Stored data:

-- Opening Marker --

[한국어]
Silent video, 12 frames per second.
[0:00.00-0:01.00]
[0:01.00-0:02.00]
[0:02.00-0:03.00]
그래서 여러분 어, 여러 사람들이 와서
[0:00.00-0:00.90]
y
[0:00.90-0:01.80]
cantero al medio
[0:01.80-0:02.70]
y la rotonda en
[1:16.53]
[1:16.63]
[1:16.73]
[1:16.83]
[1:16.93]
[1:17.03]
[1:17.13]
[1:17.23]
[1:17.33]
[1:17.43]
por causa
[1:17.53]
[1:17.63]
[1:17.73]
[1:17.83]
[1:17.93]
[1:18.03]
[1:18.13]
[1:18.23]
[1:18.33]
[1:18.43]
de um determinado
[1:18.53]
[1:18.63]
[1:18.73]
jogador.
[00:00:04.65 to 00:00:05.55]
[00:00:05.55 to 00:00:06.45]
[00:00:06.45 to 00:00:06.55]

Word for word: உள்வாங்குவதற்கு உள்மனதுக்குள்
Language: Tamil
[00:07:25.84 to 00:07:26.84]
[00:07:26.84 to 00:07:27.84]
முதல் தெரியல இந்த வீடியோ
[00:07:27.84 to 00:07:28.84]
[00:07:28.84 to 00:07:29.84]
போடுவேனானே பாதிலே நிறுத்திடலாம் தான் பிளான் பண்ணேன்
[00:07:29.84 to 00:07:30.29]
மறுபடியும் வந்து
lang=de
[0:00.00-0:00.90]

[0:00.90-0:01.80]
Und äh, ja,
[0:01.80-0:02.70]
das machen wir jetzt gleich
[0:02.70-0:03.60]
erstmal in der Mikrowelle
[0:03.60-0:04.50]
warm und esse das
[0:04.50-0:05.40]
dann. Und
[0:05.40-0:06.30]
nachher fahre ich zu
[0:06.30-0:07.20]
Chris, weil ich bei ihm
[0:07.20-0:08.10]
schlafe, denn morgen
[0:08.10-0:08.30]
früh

-- Closing Marker --

**Exercise prompt**
No line before the one containing "[00:00:04.65 to 00:00:05.55]" belongs in the answer; give again exactly that line and all lines after it through the end of the data.

**Written answer**
[00:00:04.65 to 00:00:05.55]
[00:00:05.55 to 00:00:06.45]
[00:00:06.45 to 00:00:06.55]

Word for word: உள்வாங்குவதற்கு உள்மனதுக்குள்
Language: Tamil
[00:07:25.84 to 00:07:26.84]
[00:07:26.84 to 00:07:27.84]
முதல் தெரியல இந்த வீடியோ
[00:07:27.84 to 00:07:28.84]
[00:07:28.84 to 00:07:29.84]
போடுவேனானே பாதிலே நிறுத்திடலாம் தான் பிளான் பண்ணேன்
[00:07:29.84 to 00:07:30.29]
மறுபடியும் வந்து
lang=de
[0:00.00-0:00.90]

[0:00.90-0:01.80]
Und äh, ja,
[0:01.80-0:02.70]
das machen wir jetzt gleich
[0:02.70-0:03.60]
erstmal in der Mikrowelle
[0:03.60-0:04.50]
warm und esse das
[0:04.50-0:05.40]
dann. Und
[0:05.40-0:06.30]
nachher fahre ich zu
[0:06.30-0:07.20]
Chris, weil ich bei ihm
[0:07.20-0:08.10]
schlafe, denn morgen
[0:08.10-0:08.30]
früh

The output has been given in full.